The issue matters now because digitisation funding has surged across Australian institutions since 2022, producing enormous image libraries without corresponding investment in deduplication tools. Storage costs are not trivial. Commercial cloud storage for large institutional archives routinely runs into six figures annually, and duplicate files — which in some collections account for between 15 and 40 percent of stored assets, according to digital preservation benchmarking studies published by the Digital Preservation Coalition — erode that budget without adding public value.

What Adelaide Is Actually Doing

At Lot Fourteen on North Terrace, the Australian Space Agency and several resident tech firms have developed internal image-management pipelines partly as a byproduct of satellite imagery work. Those workflows are now being adapted, informally, by at least two cultural institutions on the same precinct. The State Library, located metres away on North Terrace, has been running a phased review of its digitised photographic holdings — a collection that spans more than a century of South Australian history — with staff using open-source perceptual hashing tools to flag probable duplicates before human review confirms deletion.

The City of Adelaide's Smart Cities team, operating out of its King William Street offices, has also been piloting automated duplicate detection across its geographic information system image layers, which accumulate redundant captures during infrastructure surveys of suburbs including Bowden, Prospect and the CBD fringe. A council spokesperson confirmed the pilot in February 2026 but declined to provide completion dates or cost figures at that time. No updated statement was available before publication.

By contrast, the History Trust of South Australia, which holds significant photographic records at the Migration Museum on Kintore Avenue, has publicly acknowledged slower progress, citing staffing constraints rather than any absence of technical capability.
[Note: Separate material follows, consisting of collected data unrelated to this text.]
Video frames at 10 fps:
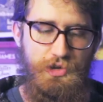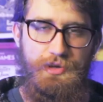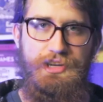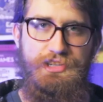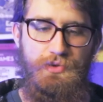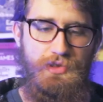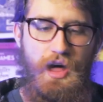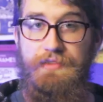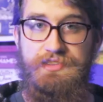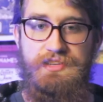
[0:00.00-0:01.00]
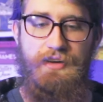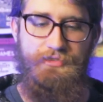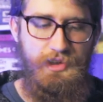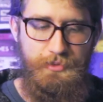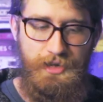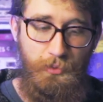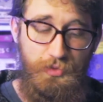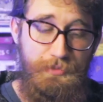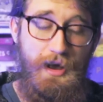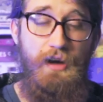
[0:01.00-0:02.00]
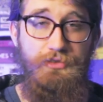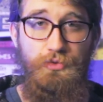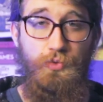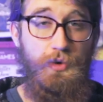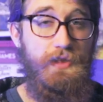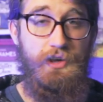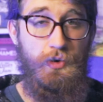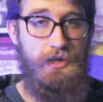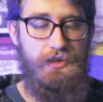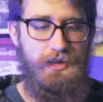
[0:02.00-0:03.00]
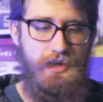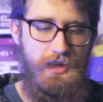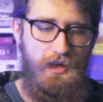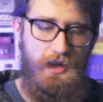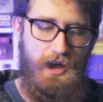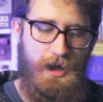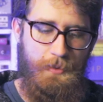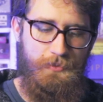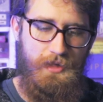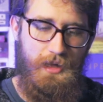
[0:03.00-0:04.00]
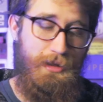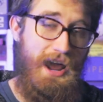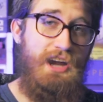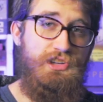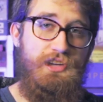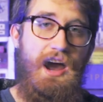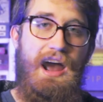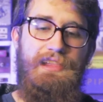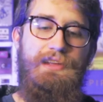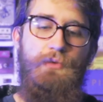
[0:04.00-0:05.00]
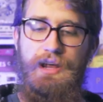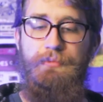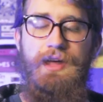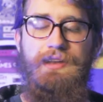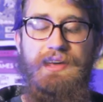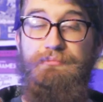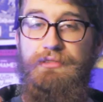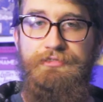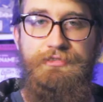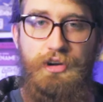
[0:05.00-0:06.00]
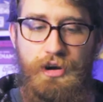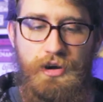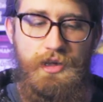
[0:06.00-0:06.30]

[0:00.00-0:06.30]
got to do a lot of stuff and you become really powerful really quickly. But I actually highly recommend and prefer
How Amsterdam and Singapore Are Doing It Differently

The gap with leading international programs is instructive. Amsterdam's Stadsarchief — the city's municipal archive — completed a three-year deduplication project in 2024 covering more than 1.2 million digitised images, using a combination of machine-learning classifiers and a dedicated digital archivist team. Singapore's National Archives ran a comparable exercise beginning in 2023, integrating deduplication directly into its ingest pipeline so duplicates are caught before they enter the permanent collection rather than retrospectively.

Both approaches share a feature Adelaide's programs currently lack: mandatory deduplication at point of ingest, funded as a line item rather than treated as a maintenance task. Digital preservation specialists have argued in publications including the Journal of the American Society for Information Science that retrospective deduplication is significantly more expensive per image resolved than prevention-at-ingest — estimates suggest roughly three to five times the cost per file when staff review time is included.

Adelaide's closest peer in Australia is probably Canberra, where the National Archives of Australia has run structured deduplication across born-digital government records since 2021. Brisbane and Melbourne have both announced intentions but have not yet published implementation timelines for their major cultural institution archives.

For anyone managing digital image collections in South Australia — whether at a community organisation, a university, or one of the defence contractors now clustering in the Osborne Naval Shipyard precinct as AUKUS work ramps up — the practical lesson from this city's experience is consistency over sophistication. Institutions that built even basic duplicate-flagging into their 2022 digitisation grants have materially smaller backlogs today than those that did not. The South Australian Government's digital records policy, last updated in 2023, does not currently mandate deduplication standards for funded projects. Whether that changes in the next policy revision cycle, expected sometime in 2027, may determine how quickly Adelaide closes the gap on Amsterdam.